#### Instructions to follow:
With the pictures left out, transcribe exactly the lines from the one with "[614.63-615.13s]" through the end of the data.

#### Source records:
++++++++++++++++++++

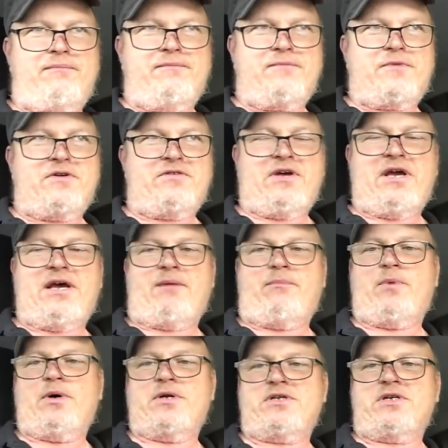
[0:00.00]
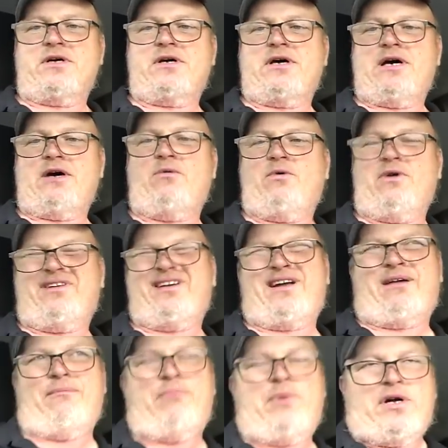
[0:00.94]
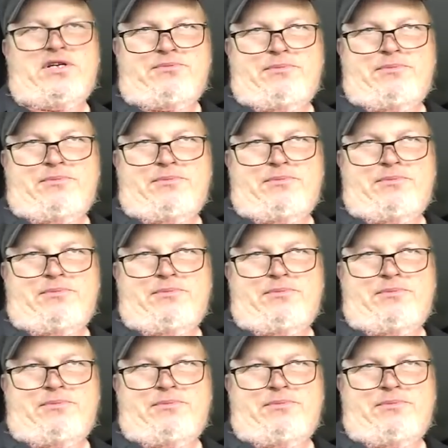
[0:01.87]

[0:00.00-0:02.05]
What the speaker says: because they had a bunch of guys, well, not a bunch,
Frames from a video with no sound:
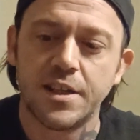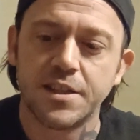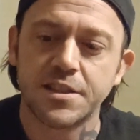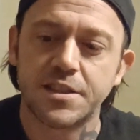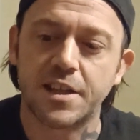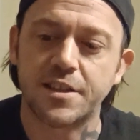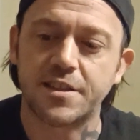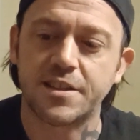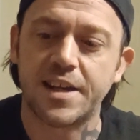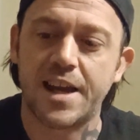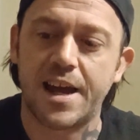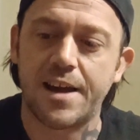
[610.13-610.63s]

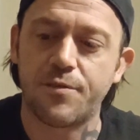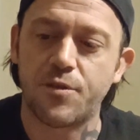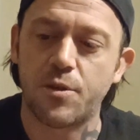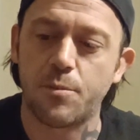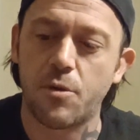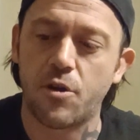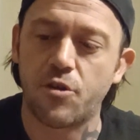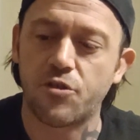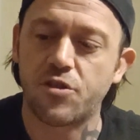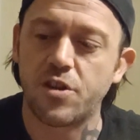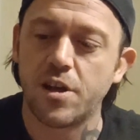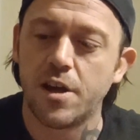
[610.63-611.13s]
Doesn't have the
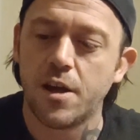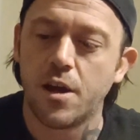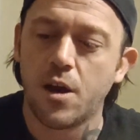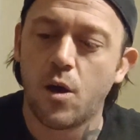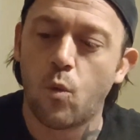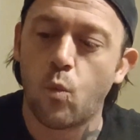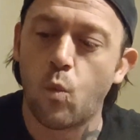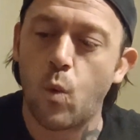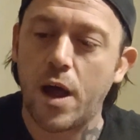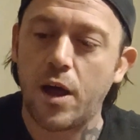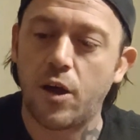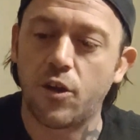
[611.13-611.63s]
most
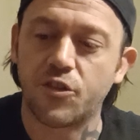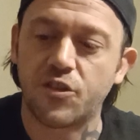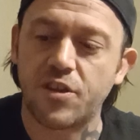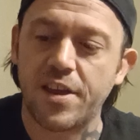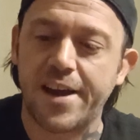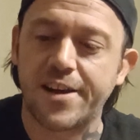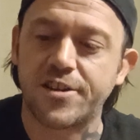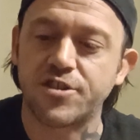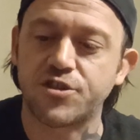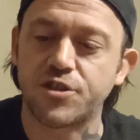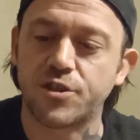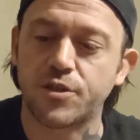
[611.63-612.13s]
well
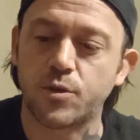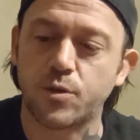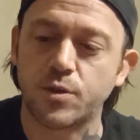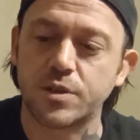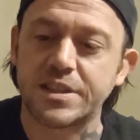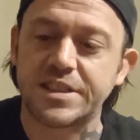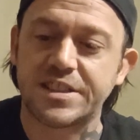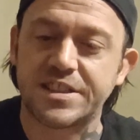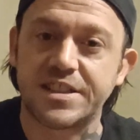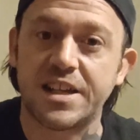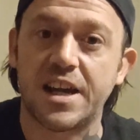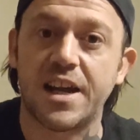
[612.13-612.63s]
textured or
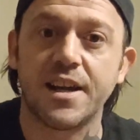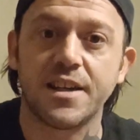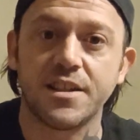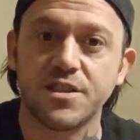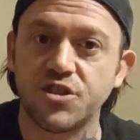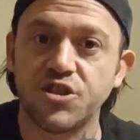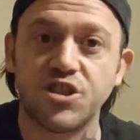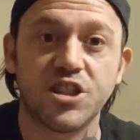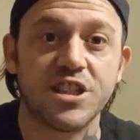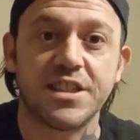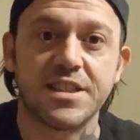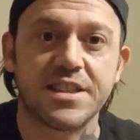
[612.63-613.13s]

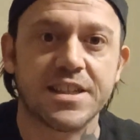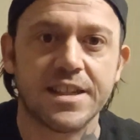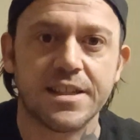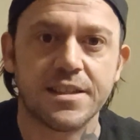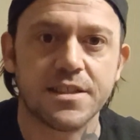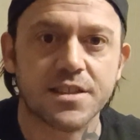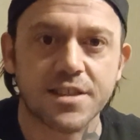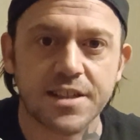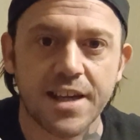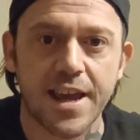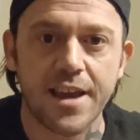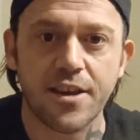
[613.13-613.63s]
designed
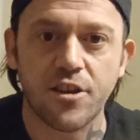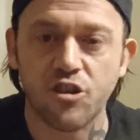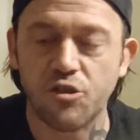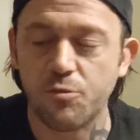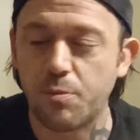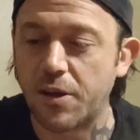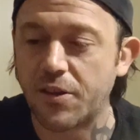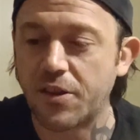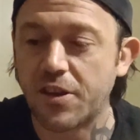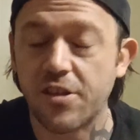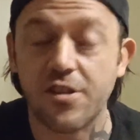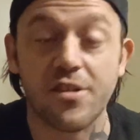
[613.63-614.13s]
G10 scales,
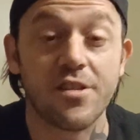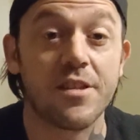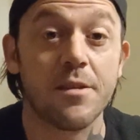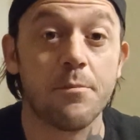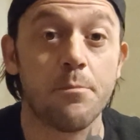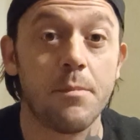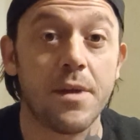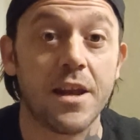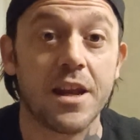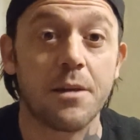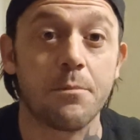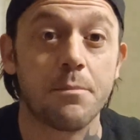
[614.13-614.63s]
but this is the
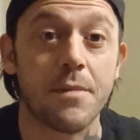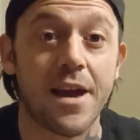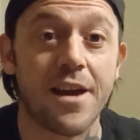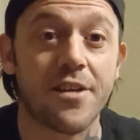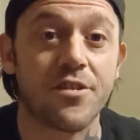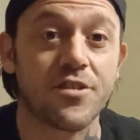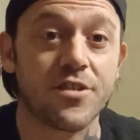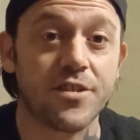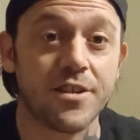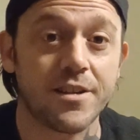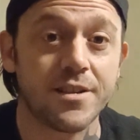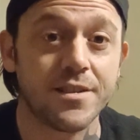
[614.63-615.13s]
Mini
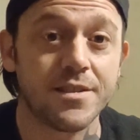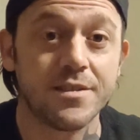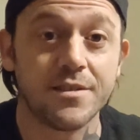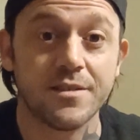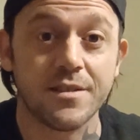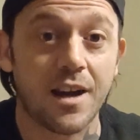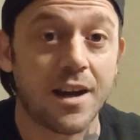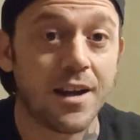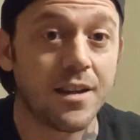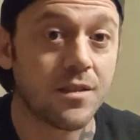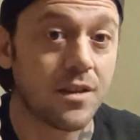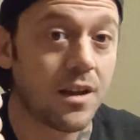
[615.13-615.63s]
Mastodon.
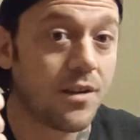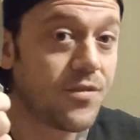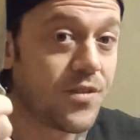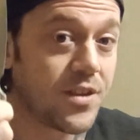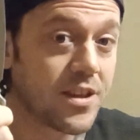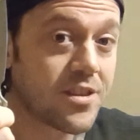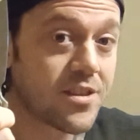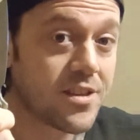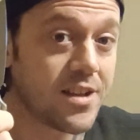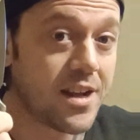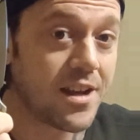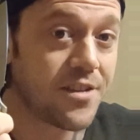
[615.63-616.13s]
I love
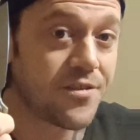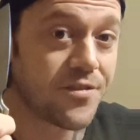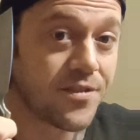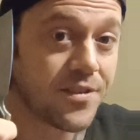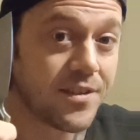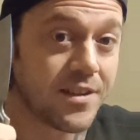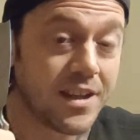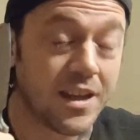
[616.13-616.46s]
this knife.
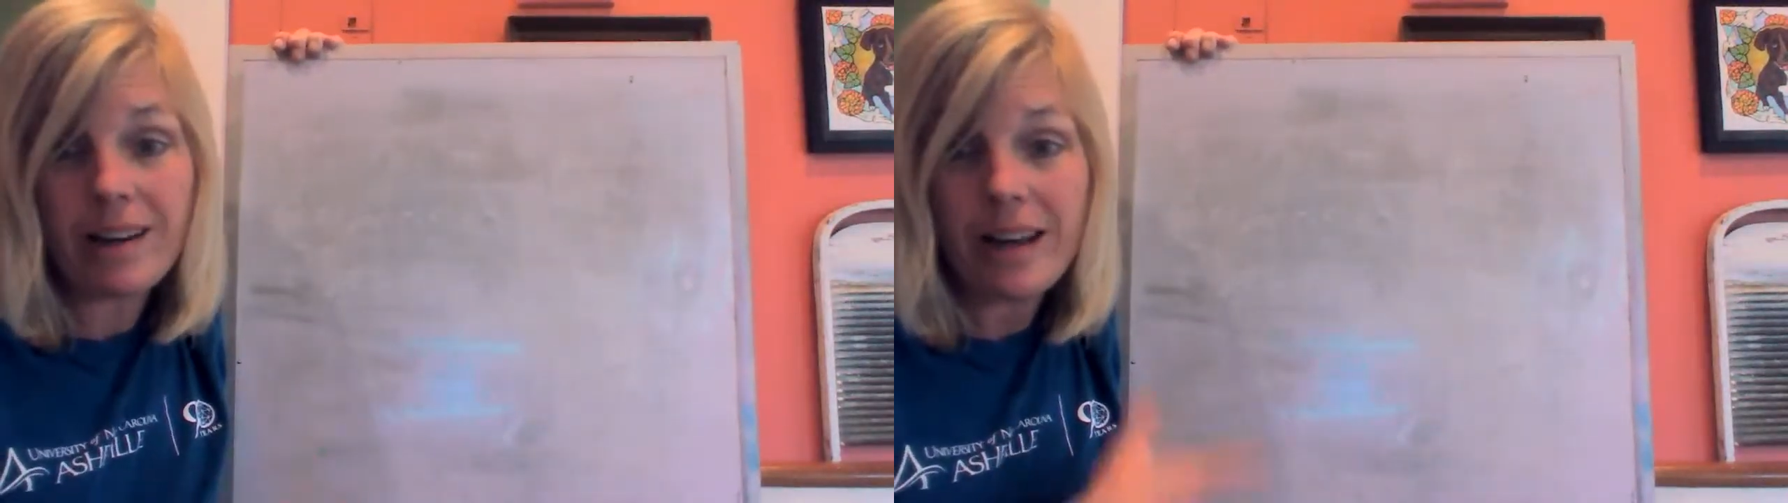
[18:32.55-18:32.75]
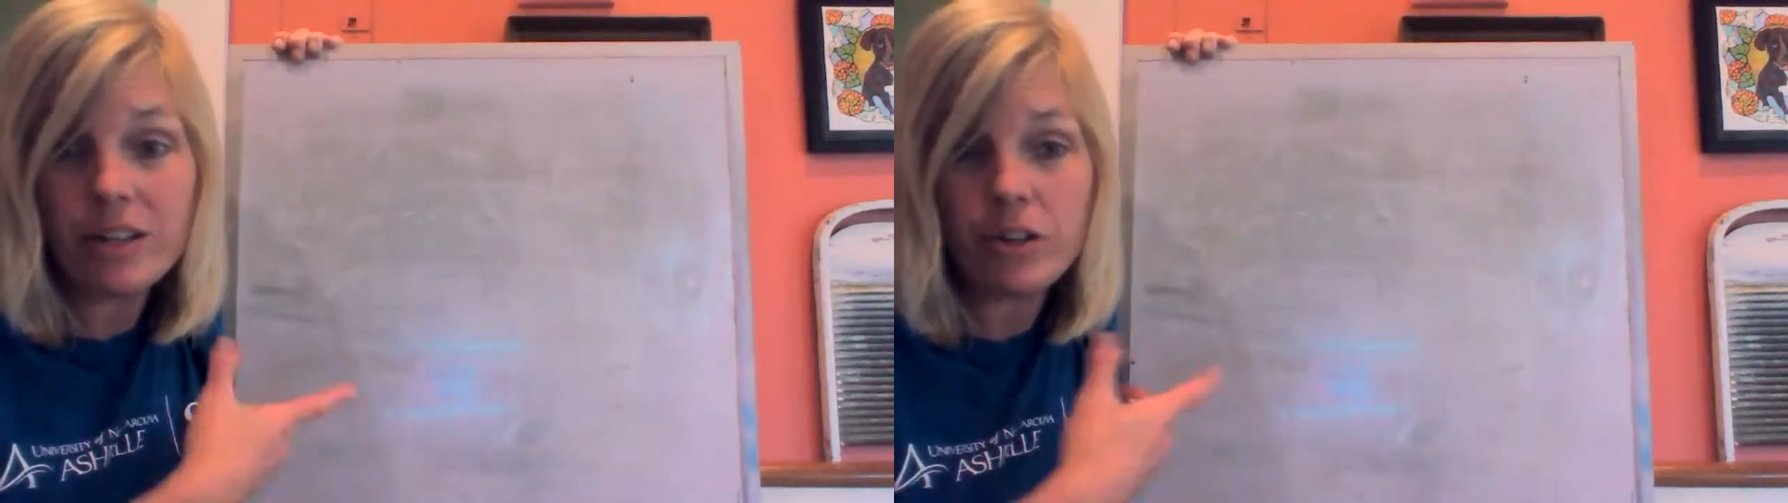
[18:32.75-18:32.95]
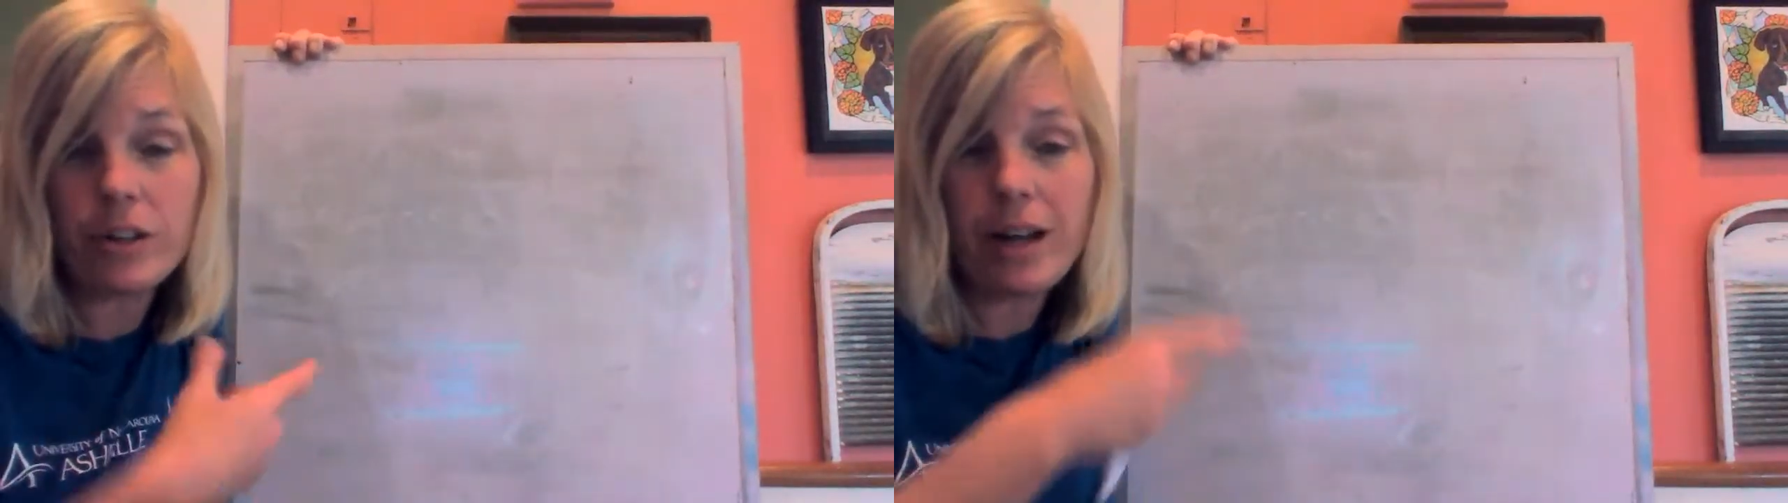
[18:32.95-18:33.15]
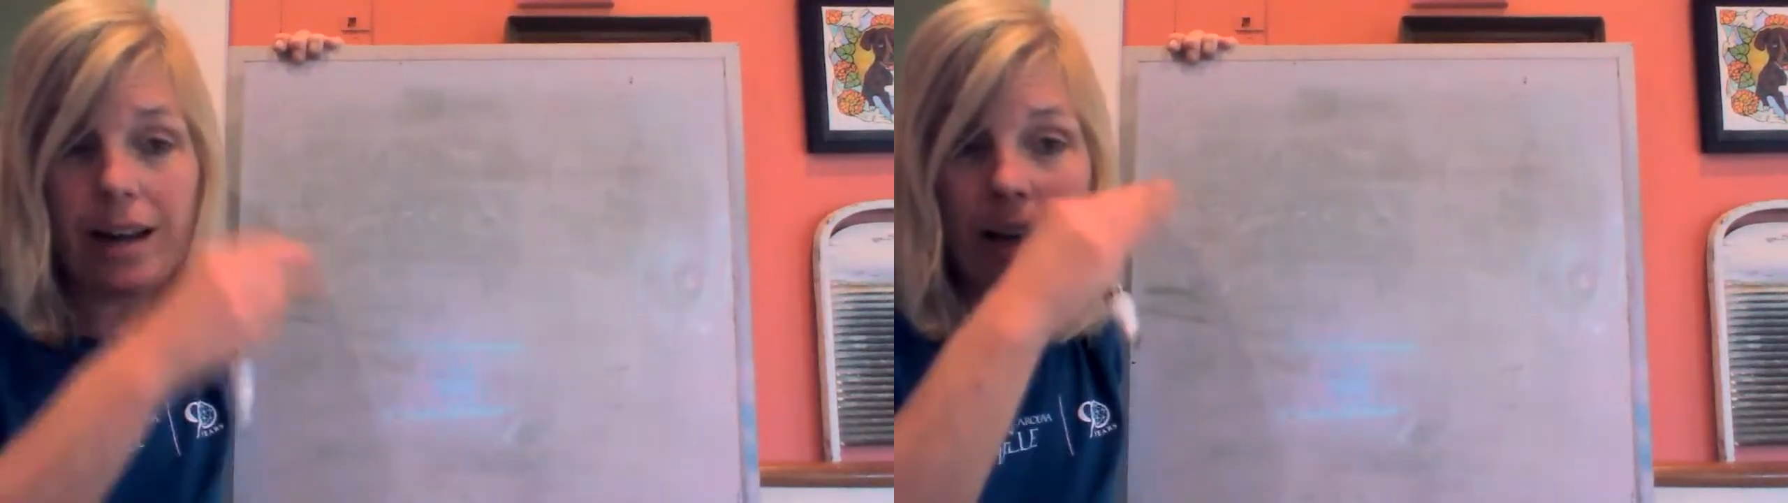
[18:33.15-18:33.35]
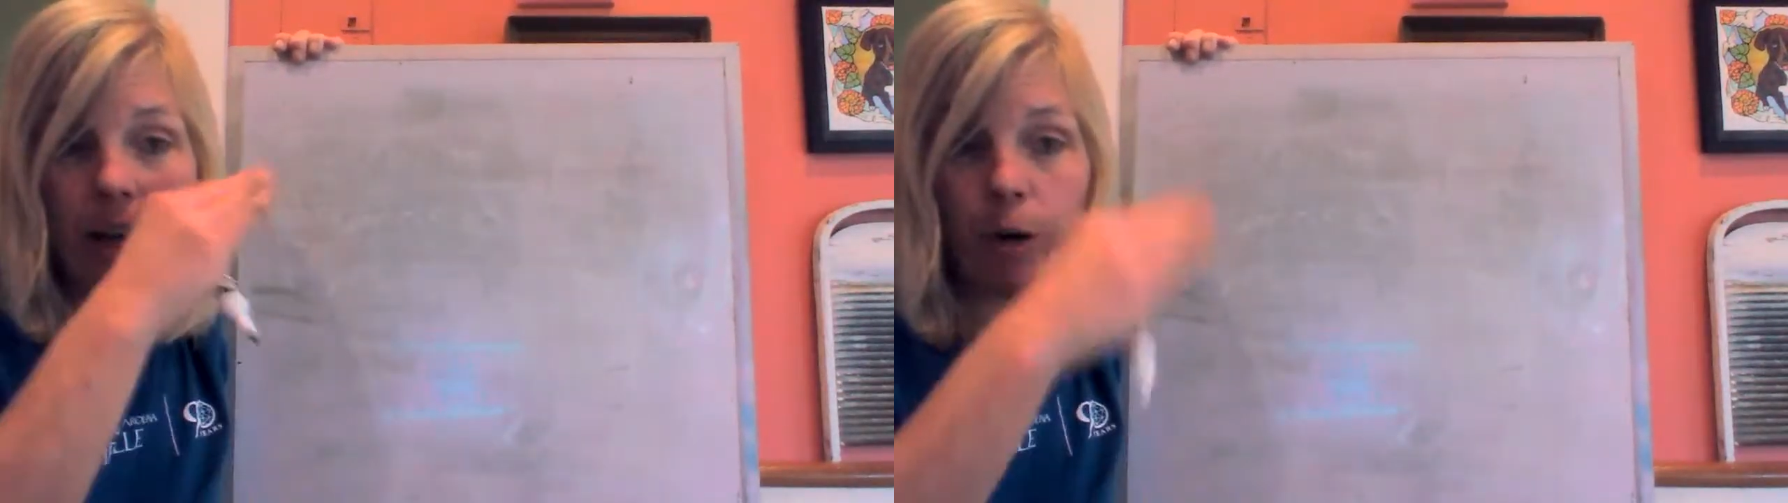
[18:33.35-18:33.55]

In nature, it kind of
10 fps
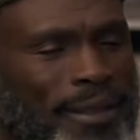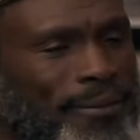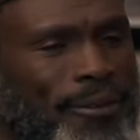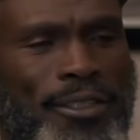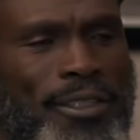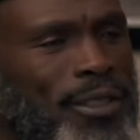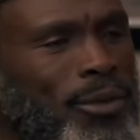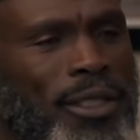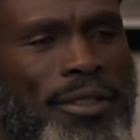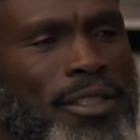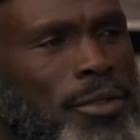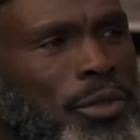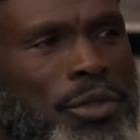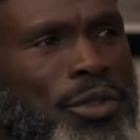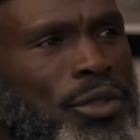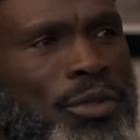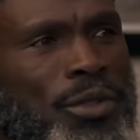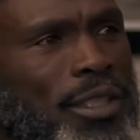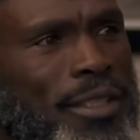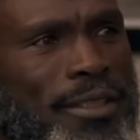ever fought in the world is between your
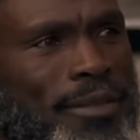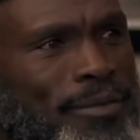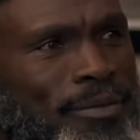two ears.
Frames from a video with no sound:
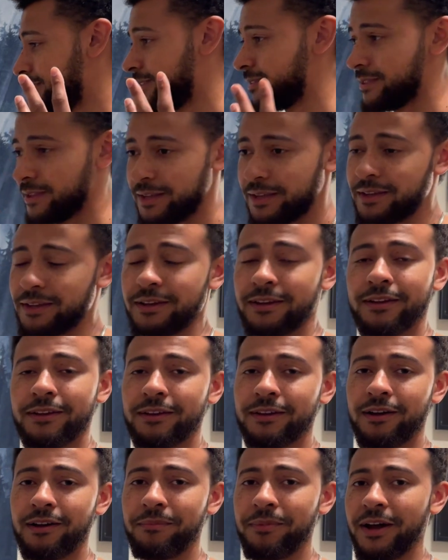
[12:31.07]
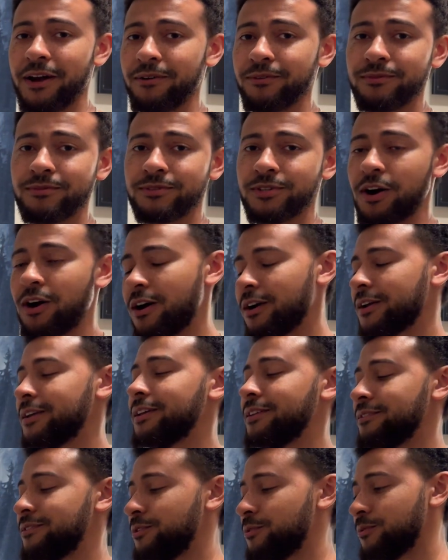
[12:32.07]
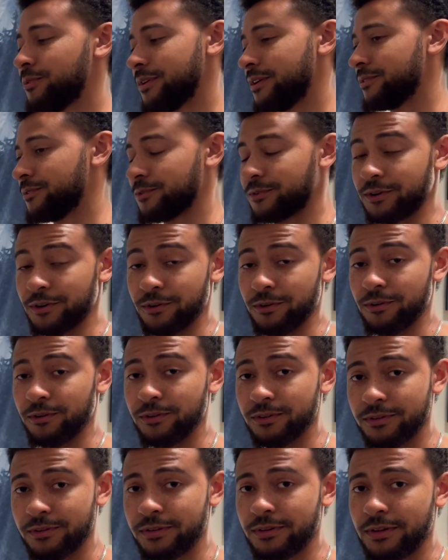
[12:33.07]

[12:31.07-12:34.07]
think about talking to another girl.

++++++++++++++++++++

#### Solution for this problem:
[614.63-615.13s]
Mini
[615.13-615.63s]
Mastodon.
[615.63-616.13s]
I love
[616.13-616.46s]
this knife.
[18:32.55-18:32.75]
[18:32.75-18:32.95]
[18:32.95-18:33.15]
[18:33.15-18:33.35]
[18:33.35-18:33.55]

In nature, it kind of
10 fps
ever fought in the world is between your
two ears.
Frames from a video with no sound:
[12:31.07]
[12:32.07]
[12:33.07]

[12:31.07-12:34.07]
think about talking to another girl.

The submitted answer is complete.